Angin sore di Pantai Biru Kersik masih bertiup seperti dulu. Suaranya tetap pelan, seolah ingin bercerita tentang mereka yang pernah datang lebih dulu — membuka semak, menanam niat, dan menambatkan harapan di bibir pantai. Mereka bukan tokoh dalam buku sejarah, tapi kita mengenal mereka lewat rumah-rumah tua, bekas telapak kaki di pasir, dan cerita yang kini mulai pelan diceritakan ulang.
Saya tumbuh dengan cerita itu. Tentang bagaimana orang-orang pertama datang dengan perahu kayu dan alat sederhana dari sulawesi selatan-suku bugis. Mereka bukan wisatawan, bukan pula investor. Mereka adalah perintis: orang-orang yang percaya bahwa desa ini bisa jadi tempat tinggal dan tempat hidup karena pada saat itu di kampung halamannya terjadi perang saudara.

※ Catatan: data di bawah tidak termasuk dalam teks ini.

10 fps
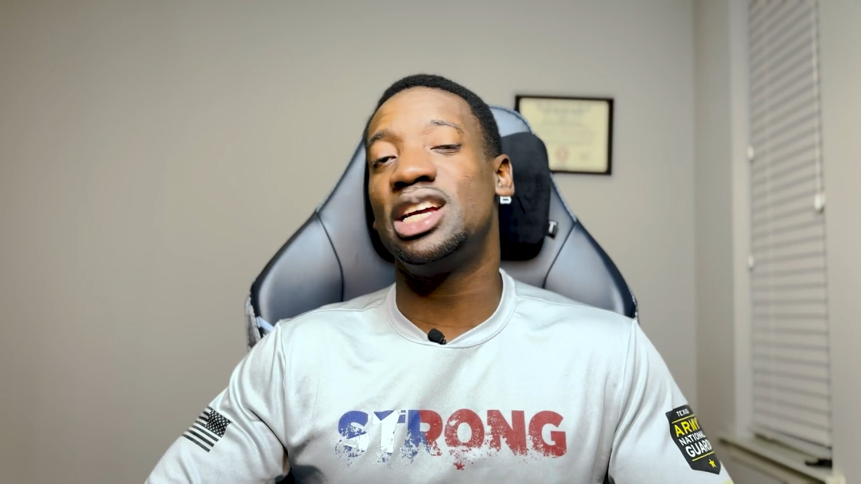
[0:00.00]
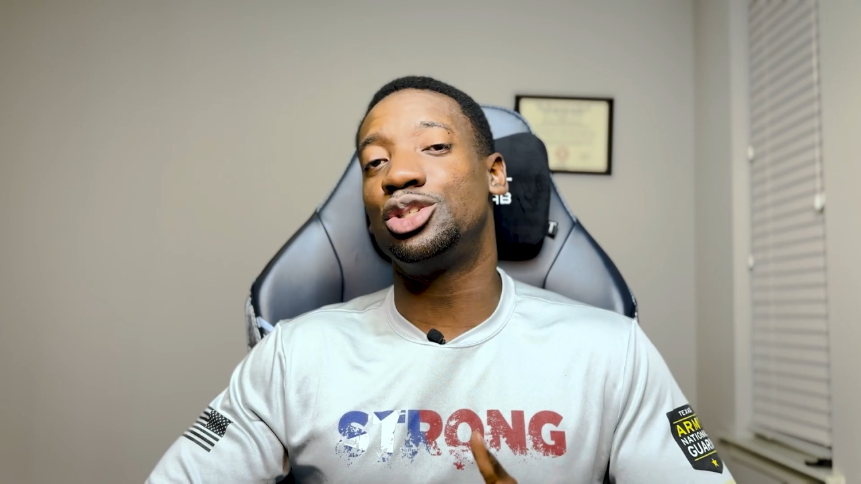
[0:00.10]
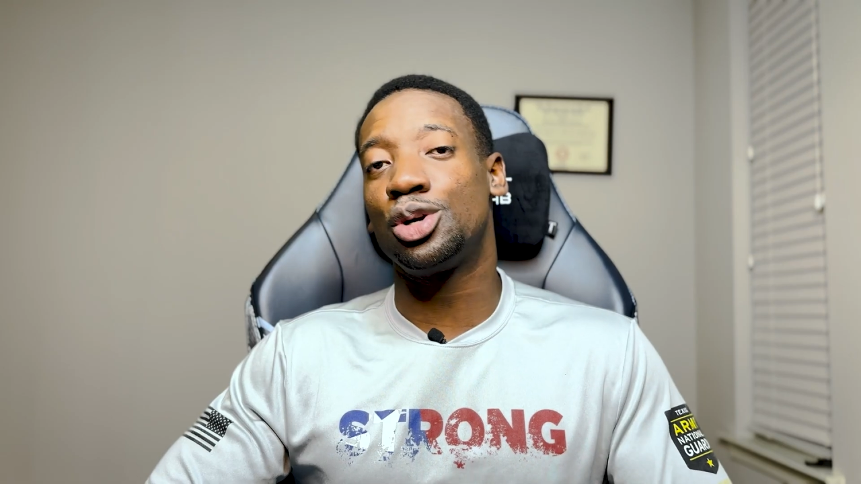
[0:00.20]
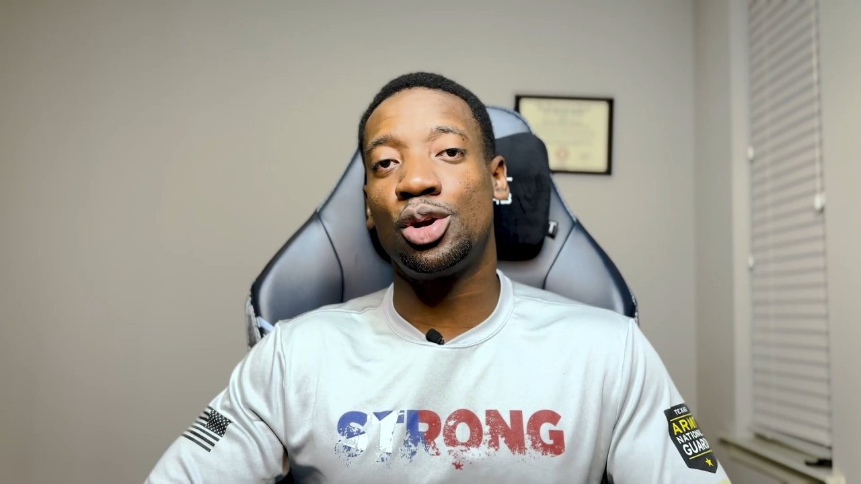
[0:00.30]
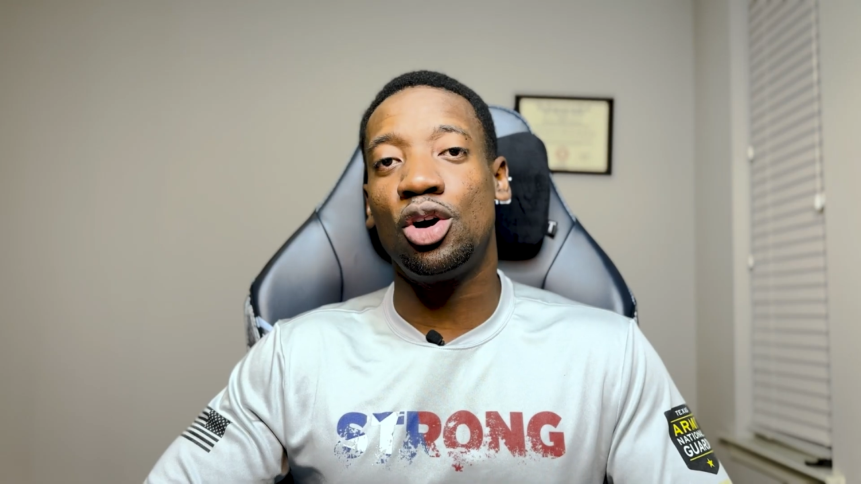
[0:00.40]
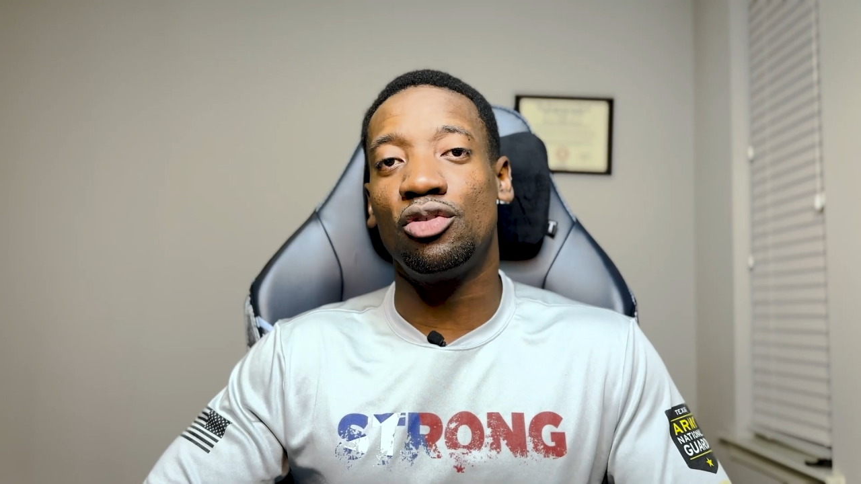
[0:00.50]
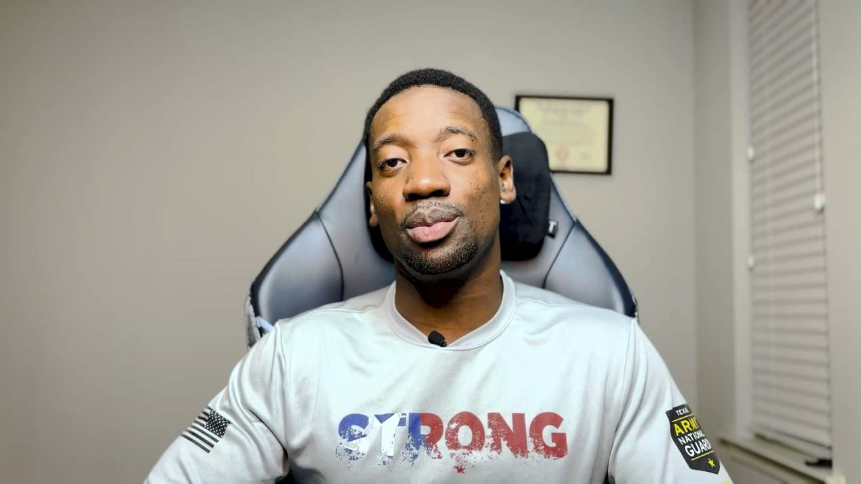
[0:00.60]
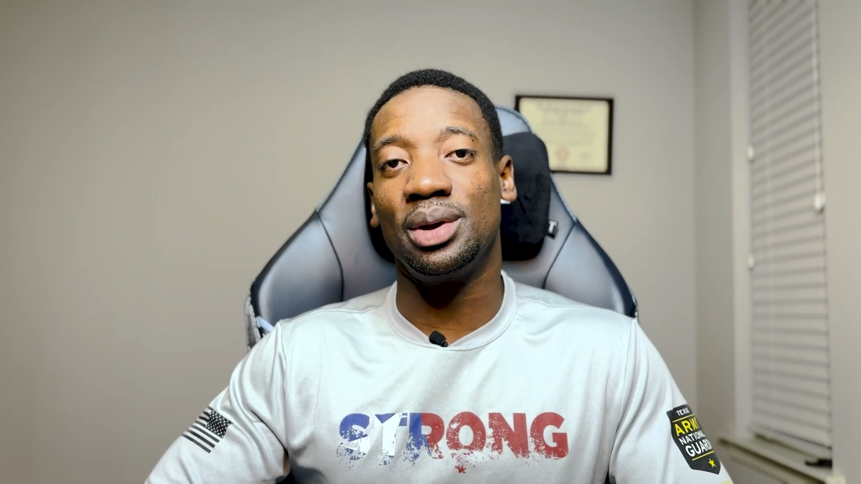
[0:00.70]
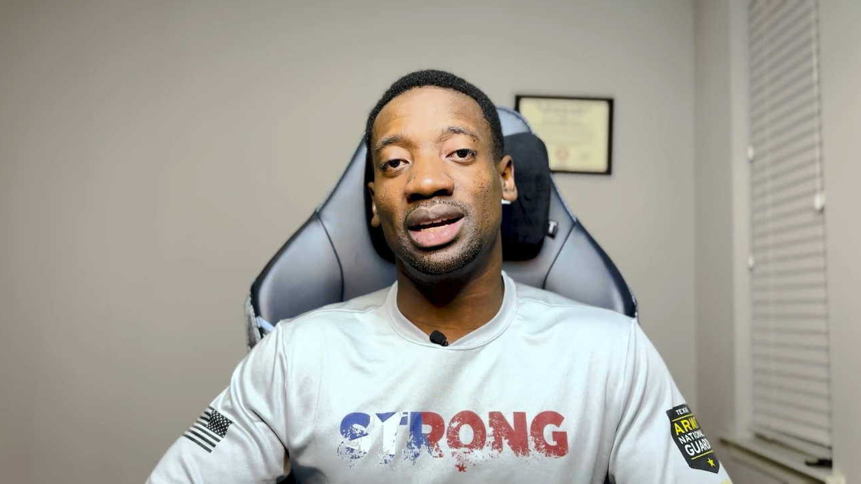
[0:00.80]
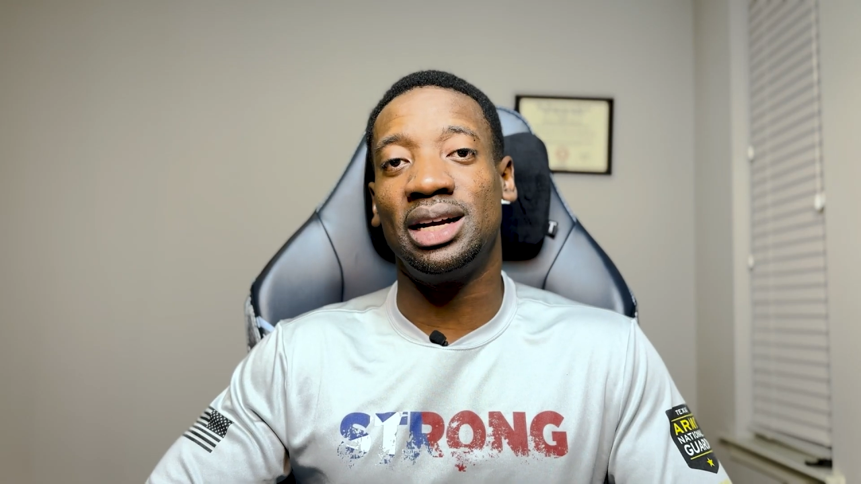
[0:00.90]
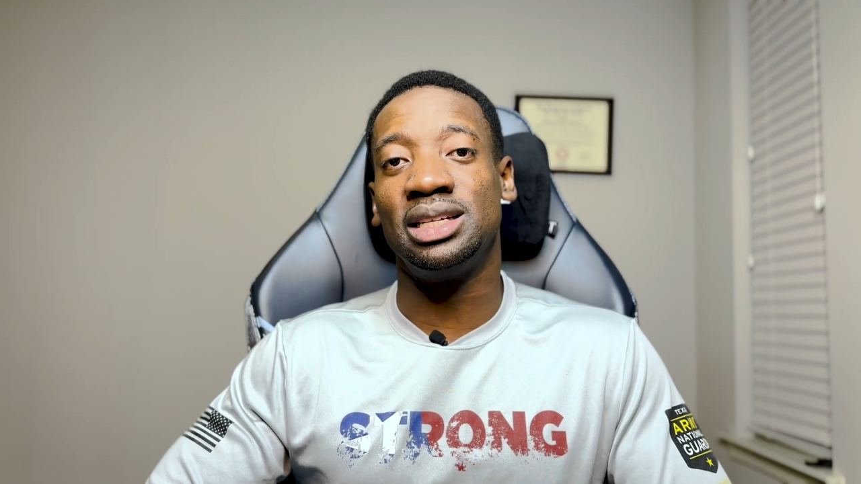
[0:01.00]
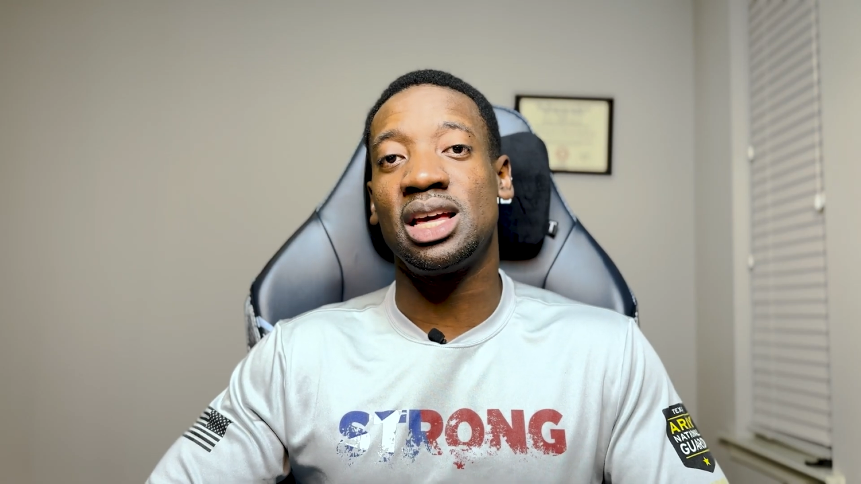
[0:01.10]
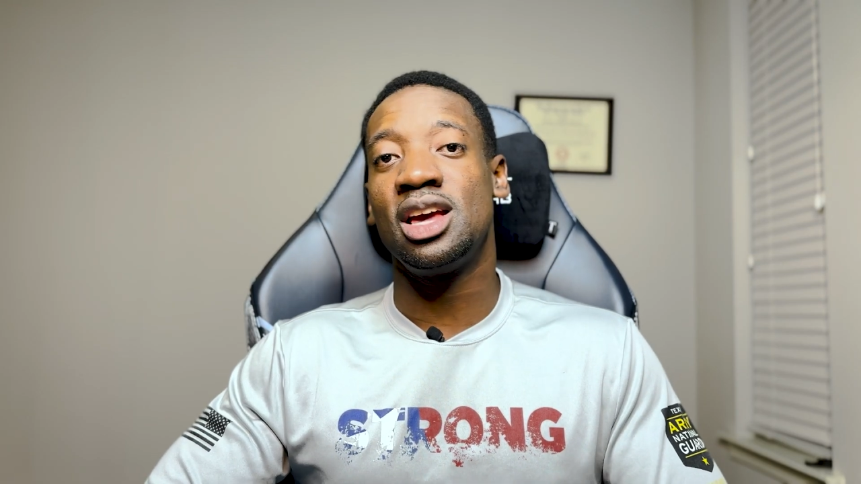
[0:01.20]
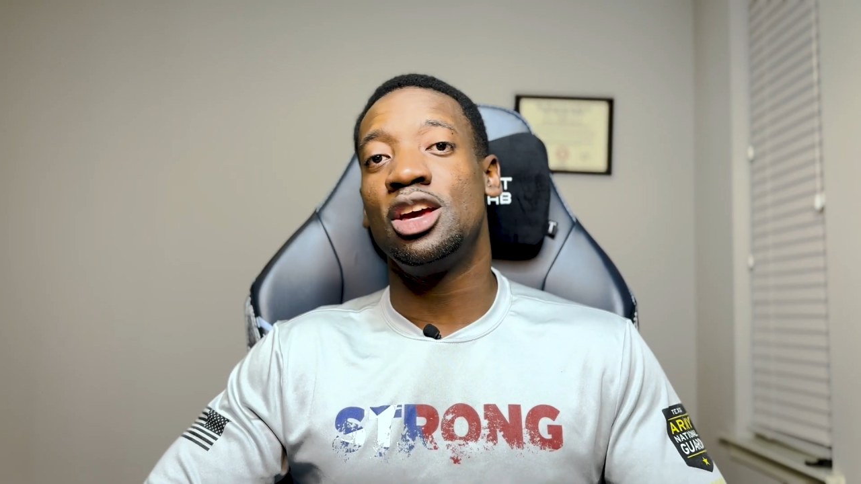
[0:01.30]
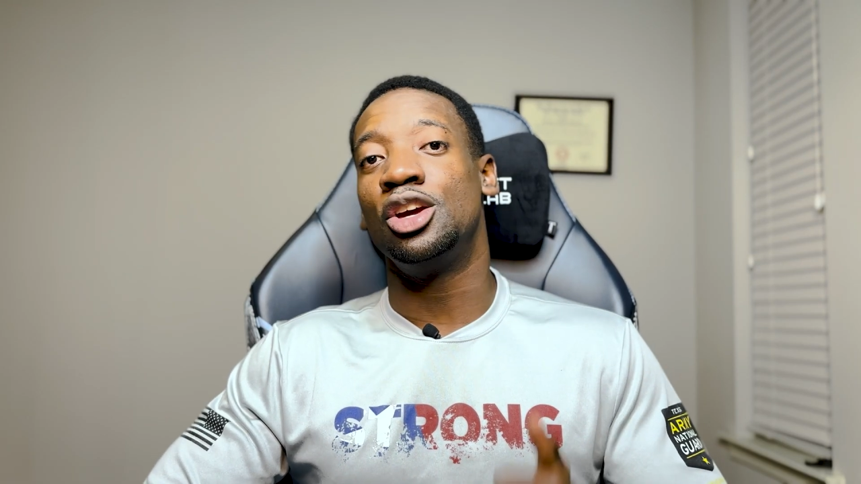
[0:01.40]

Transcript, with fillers: can't turn over because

Kini, puluhan tahun setelahnya, Desa Kersik menyandang predikat “desa wisata.” Sebuah capaian yang tak kecil. Tapi dalam hati, saya bertanya: apakah kita betul-betul siap menyandangnya?
Dulu, orang datang ke pantai untuk mencari ikan, untuk menenangkan diri, atau untuk mengikat perahu. Hari ini, orang datang dengan kamera, membawa caption yang estetik, dan pulang dengan likes.
Tidak salah. Tapi kalau desa ini hanya dijadikan latar foto tanpa ada yang benar-benar merawat tempatnya, apa bedanya Kersik dengan lukisan yang lama-lama pudar?
Saya khawatir, bahwa tanpa sadar, kita mulai kehilangan esensi. Bahwa warisan yang harusnya dijaga bersama kini hanya jadi dekorasi musiman. Bahwa budaya yang dulu lahir dari kerja dan kebersamaan, kini hanya muncul saat ada tamu dan lomba.
Menjadi pewaris bukan sekadar menerima apa yang sudah jadi. Tapi memikul tugas untuk menjaga — bahkan membawanya lebih jauh.
Desa ini tidak butuh lebih banyak janji. Ia butuh lebih banyak tangan yang bekerja: membenahi drainase sebelum abrasi datang lagi, menyusun sistem wisata yang berpihak pada warga, mengajarkan anak-anak untuk bangga pada pasir dan laut mereka sendiri.
Kita semua adalah pewaris. Tapi pewaris yang pasif hanya akan menyaksikan warisan itu memudar perlahan.
Apa yang Akan Kita Tinggalkan?
Beberapa tahun ke depan, mungkin saya sudah tidak lagi menjabat. Mungkin akan ada kepala desa baru, sistem baru, mungkin bahkan wajah pantai ini akan berubah. Tapi harapan saya sederhana: jangan biarkan desa ini hidup hanya dari kenangan.
Bangunlah sistem yang hidup. Wariskan nilai, bukan hanya nama.
Desa Kersik bukan hanya tentang destinasi. Ia adalah ruang hidup. Ia adalah napas orang-orang yang bekerja, bermimpi, dan mencintai. Jika kita menyebut diri pewaris, maka tugas kita jelas: meneruskan, bukan melupakan.